Noir Express : "Sur le quai" (C. C. XI) par Alain Pecunia, Chapitre 3

Chapitre 3





C’est comme ça qu’il s’était fait piéger en cette fin de matinée du 6 avril 1963.
Les trois camarades qu’il avait donnés furent arrêtés, deux le jour même, dont son ami Jean Lestrade, et le dernier le lendemain.
« De toute façon, s’était-il dit, Jean ne pouvait être qu’arrêté et il aurait réagi comme moi s’il s’était retrouvé dans ma situation. »
Et puis, il s’agissait de sa peau, et on n’a qu’une vie.
Les lâches prêtent toujours leurs pensées aux autres.
L’Héroïsme, c’est pour ceux qui ont de la chance.
La seule chose qui l’ennuyait était que ses camarades pussent l’apprendre. Mais, quand il rentra à Paris, ils le félicitèrent de sa chance et les arrestations furent mises sur le compte d’un malheureux enchaînement de hasards.

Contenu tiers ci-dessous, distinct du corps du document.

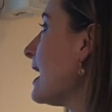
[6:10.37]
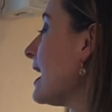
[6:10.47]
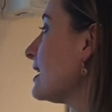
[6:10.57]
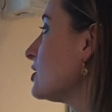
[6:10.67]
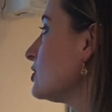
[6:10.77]

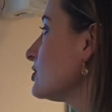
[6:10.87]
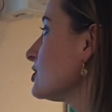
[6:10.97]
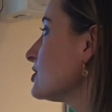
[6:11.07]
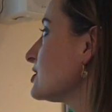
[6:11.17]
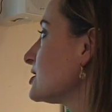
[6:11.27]
a good
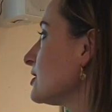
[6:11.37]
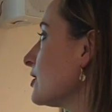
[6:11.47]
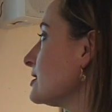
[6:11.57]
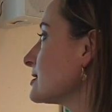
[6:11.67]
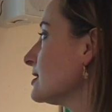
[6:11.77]

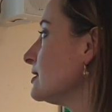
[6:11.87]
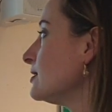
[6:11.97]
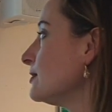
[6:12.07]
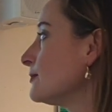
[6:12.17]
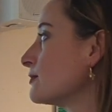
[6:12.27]
site
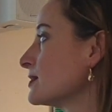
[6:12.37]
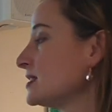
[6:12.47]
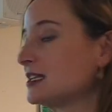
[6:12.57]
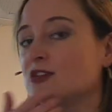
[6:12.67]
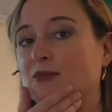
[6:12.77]
for a
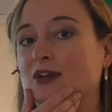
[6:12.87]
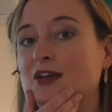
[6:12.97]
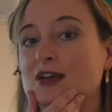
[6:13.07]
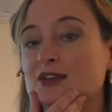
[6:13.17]
settlement.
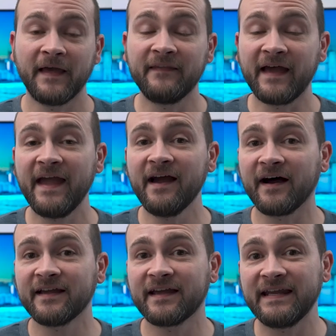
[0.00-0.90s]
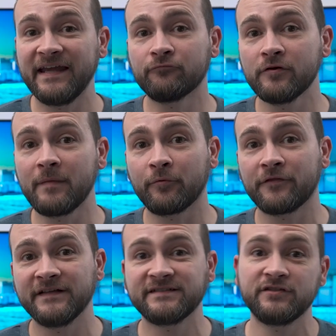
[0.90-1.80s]
And the A I can even remember
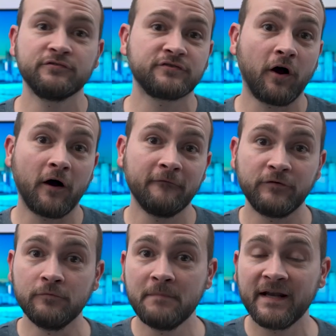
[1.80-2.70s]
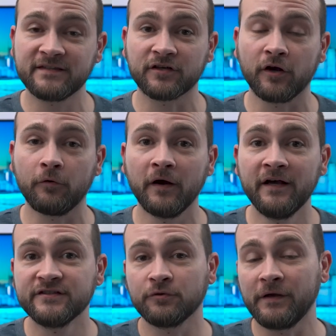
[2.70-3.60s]
things that you saw a few minutes ago.
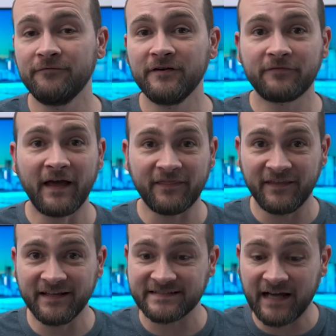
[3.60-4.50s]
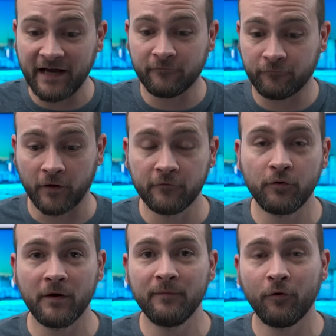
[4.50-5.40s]
So even if that thing is not in front of
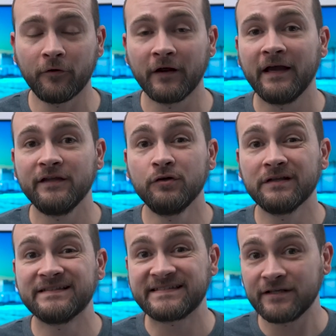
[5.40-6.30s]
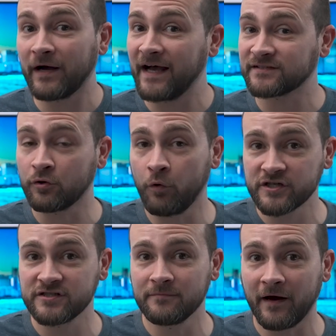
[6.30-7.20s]
you anymore, you can still ask a
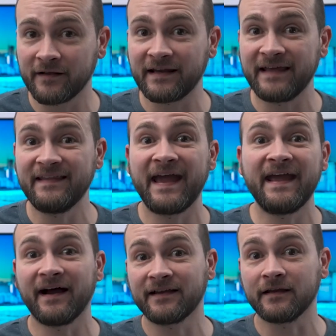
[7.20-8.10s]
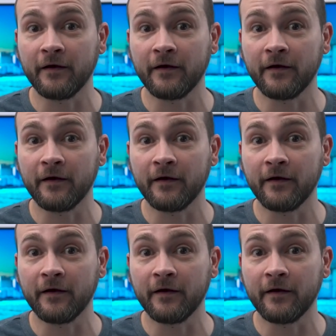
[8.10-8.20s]
question about it and the A I can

Alexandre Caillard s’étonna de ne pas éprouver de remords ou de tourment quelconque à l’égard de son ami – les deux autres étaient des camarades qu’il connaissait à peine. Et, si sa conscience ne trouvait rien à redire, c’était bien la preuve qu’il n’avait rien à se reprocher. Cela le conforta dans sa conviction qu’il avait simplement fait le bon choix dans une situation difficile.
Il fit même chorus avec l’un des responsables, Pablo, quand celui-ci évoqua la possibilité que l’un des trois qui venaient d’être arrêtés ait pu donner les deux autres.

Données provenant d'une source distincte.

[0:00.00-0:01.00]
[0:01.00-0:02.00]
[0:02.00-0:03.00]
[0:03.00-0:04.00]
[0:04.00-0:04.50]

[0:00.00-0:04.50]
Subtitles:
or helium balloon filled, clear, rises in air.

– Toi qui le connais bien, tu penses que Jean aurait pu faire ça ? lui avait-il demandé en aparté.
Il eut la sagesse de ne pas se porter garant de son ami. D’ailleurs, il ne l’enfonça pas non plus.

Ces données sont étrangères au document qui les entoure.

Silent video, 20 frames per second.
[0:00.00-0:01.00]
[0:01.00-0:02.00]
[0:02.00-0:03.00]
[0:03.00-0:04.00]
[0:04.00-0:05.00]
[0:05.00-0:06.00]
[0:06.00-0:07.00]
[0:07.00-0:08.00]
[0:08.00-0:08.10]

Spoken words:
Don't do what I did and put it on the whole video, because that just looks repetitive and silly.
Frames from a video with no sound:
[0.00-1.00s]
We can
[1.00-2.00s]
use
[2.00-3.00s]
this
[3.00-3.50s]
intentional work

Alexandre Caillard se contenta d’une moue dubitative.
Consoler la copine éplorée de Lestrade lui parut la chose la plus naturelle. De toute façon, il avait toujours eu envie de coucher avec. Mais, la conne, même si elle n’était pas farouche, elle y tenait à son Jeannot. En plus, elle le voyait presque en héros. Il lui avait fallu tout un travail de sape pour parvenir à ses fins. Mais tout s’accéléra quand il lui révéla, comme à contrecœur – « Je ne sais pas si je dois te le dire » –, que les camarades se posaient des questions à propos de Jean.
Les nécessités naturelles firent le reste.
En fait, s’il faisait le bilan, d’avoir voulu baiser Dany, c’était la seule chose qu’il ait eu à réellement regretter dans son existence. Car, ensuite, il n’avait jamais pu s’en dépêtrer et, par le chantage, elle l’avait mené devant le maire quatre ans plus tard. En 67.
Un an après cette merde de juillet 66.
Il ne pensait pas que Jean Lestrade sortirait si tôt.
Depuis ce mois d’avril 1963, il avait profité de la vie un max, s’éloignant imperceptiblement de ses anciens camarades anars pour ne plus les fréquenter qu’épisodiquement.
– Jean a peut-être donné mon nom. Il faut que je sois prudent, avait-il dit.
Mais il manifestait sa noblesse d’âme en s’inquiétant deux fois l’an du « sort des camarades emprisonnés ».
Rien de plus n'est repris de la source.